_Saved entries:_
________
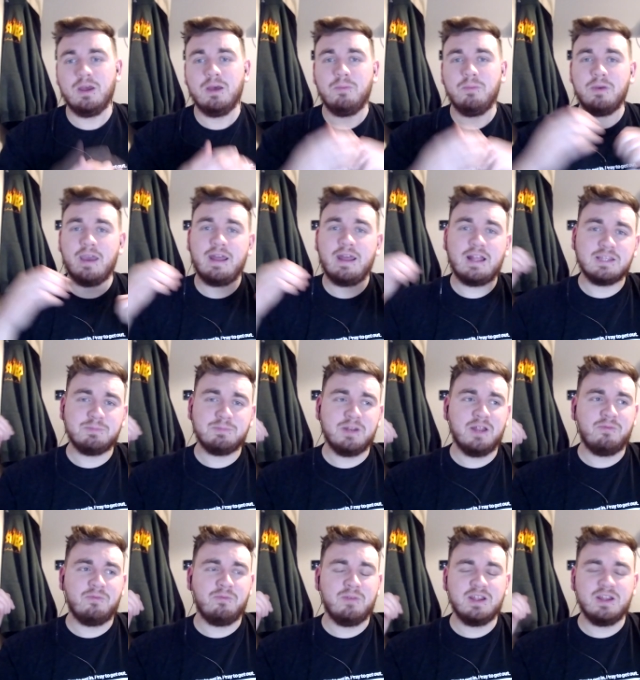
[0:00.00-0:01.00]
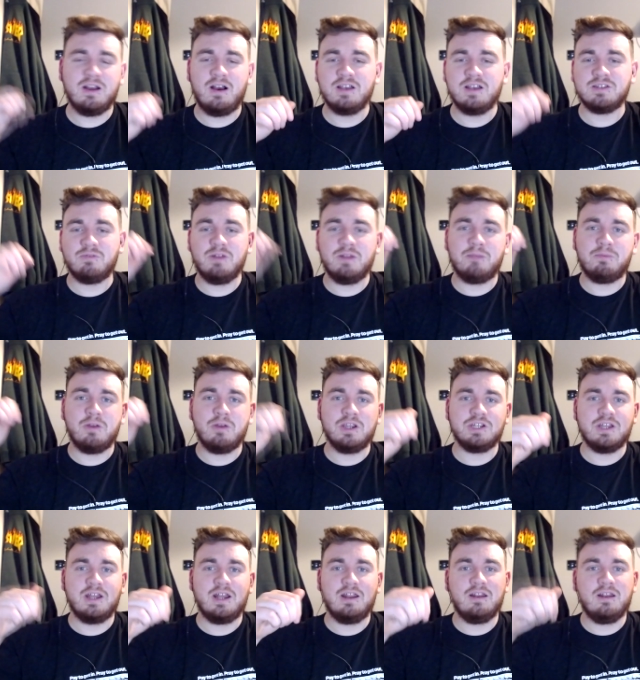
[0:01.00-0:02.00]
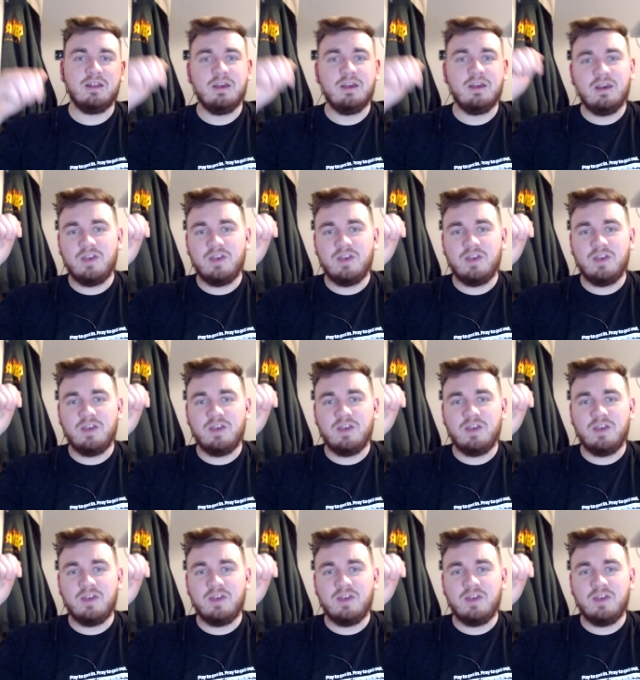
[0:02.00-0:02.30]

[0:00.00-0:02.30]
But yeah, that's been it for me, guys. I really appreciate it.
________
_AIM OF THE EXERCISE:_ When you copy the data above, keep each line exact and omit the pictures.

_TASK SOLUTION:_
[0:00.00-0:01.00]
[0:01.00-0:02.00]
[0:02.00-0:02.30]

[0:00.00-0:02.30]
But yeah, that's been it for me, guys. I really appreciate it.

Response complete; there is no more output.